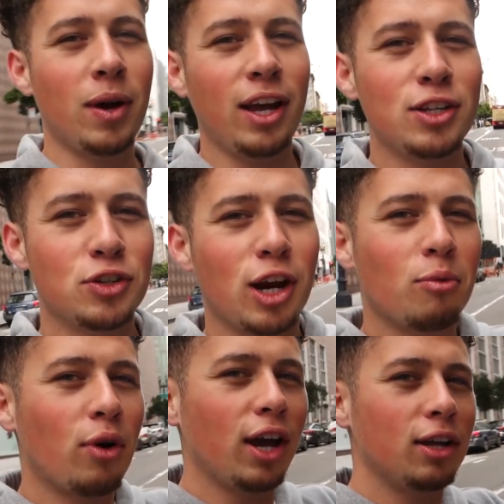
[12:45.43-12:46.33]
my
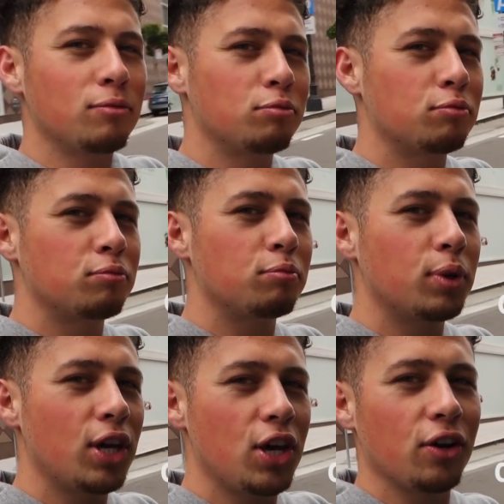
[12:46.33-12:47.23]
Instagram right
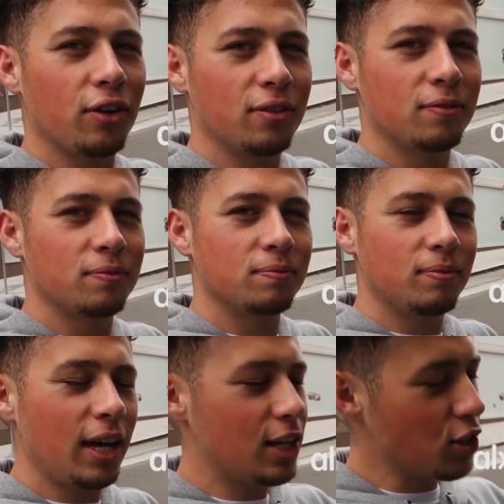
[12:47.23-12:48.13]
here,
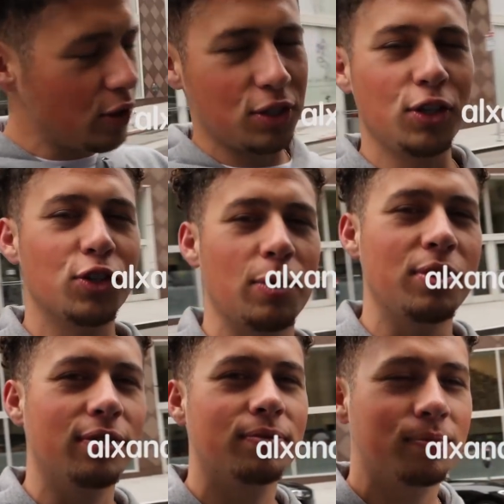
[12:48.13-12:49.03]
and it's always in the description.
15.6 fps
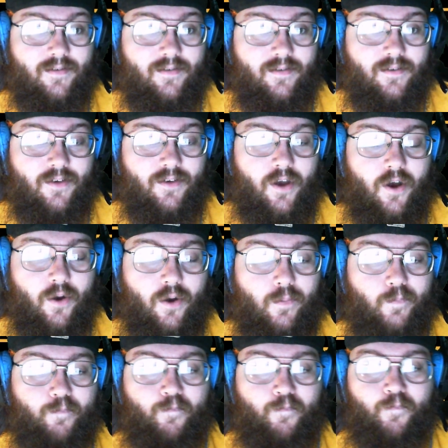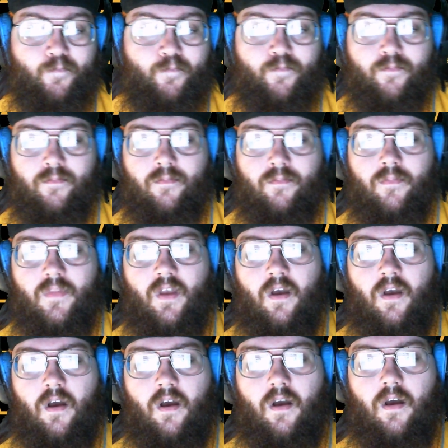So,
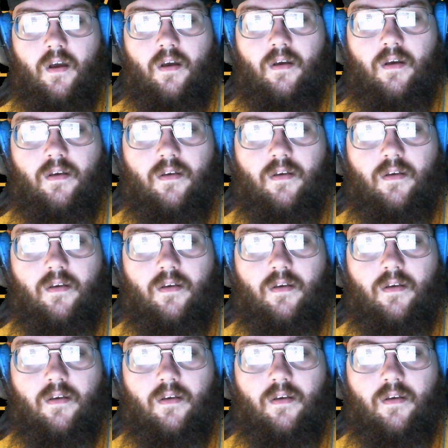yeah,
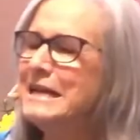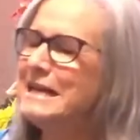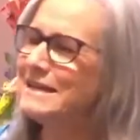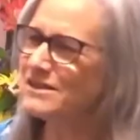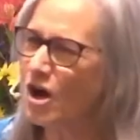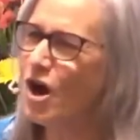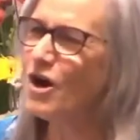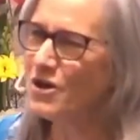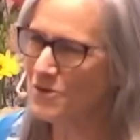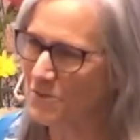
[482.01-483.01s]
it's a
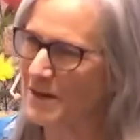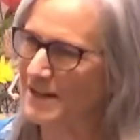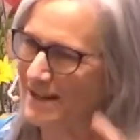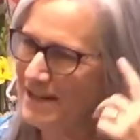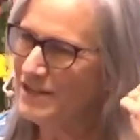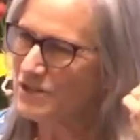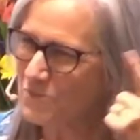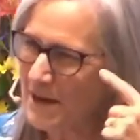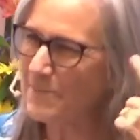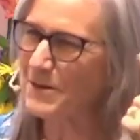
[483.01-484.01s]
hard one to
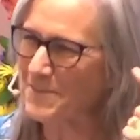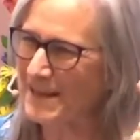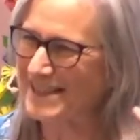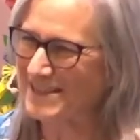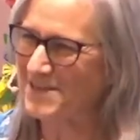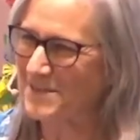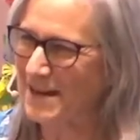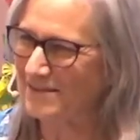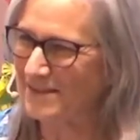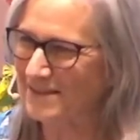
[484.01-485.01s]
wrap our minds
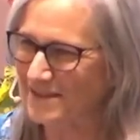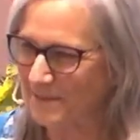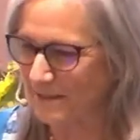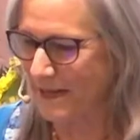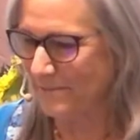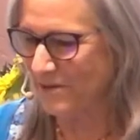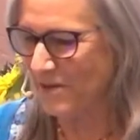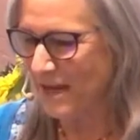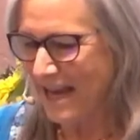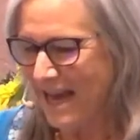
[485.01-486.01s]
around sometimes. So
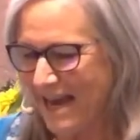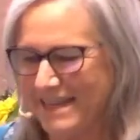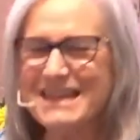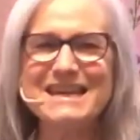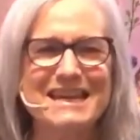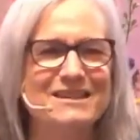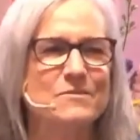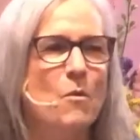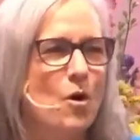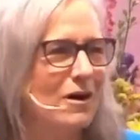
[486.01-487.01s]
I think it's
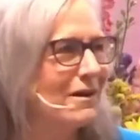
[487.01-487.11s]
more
......
*About this task:* Nothing but the lines from the one containing "[12:48.13-12:49.03]" through the end of the entries is to be retyped, exactly as written and without pictures.

*Reply to the task:*
[12:48.13-12:49.03]
and it's always in the description.
15.6 fps
So,
yeah,
[482.01-483.01s]
it's a
[483.01-484.01s]
hard one to
[484.01-485.01s]
wrap our minds
[485.01-486.01s]
around sometimes. So
[486.01-487.01s]
I think it's
[487.01-487.11s]
more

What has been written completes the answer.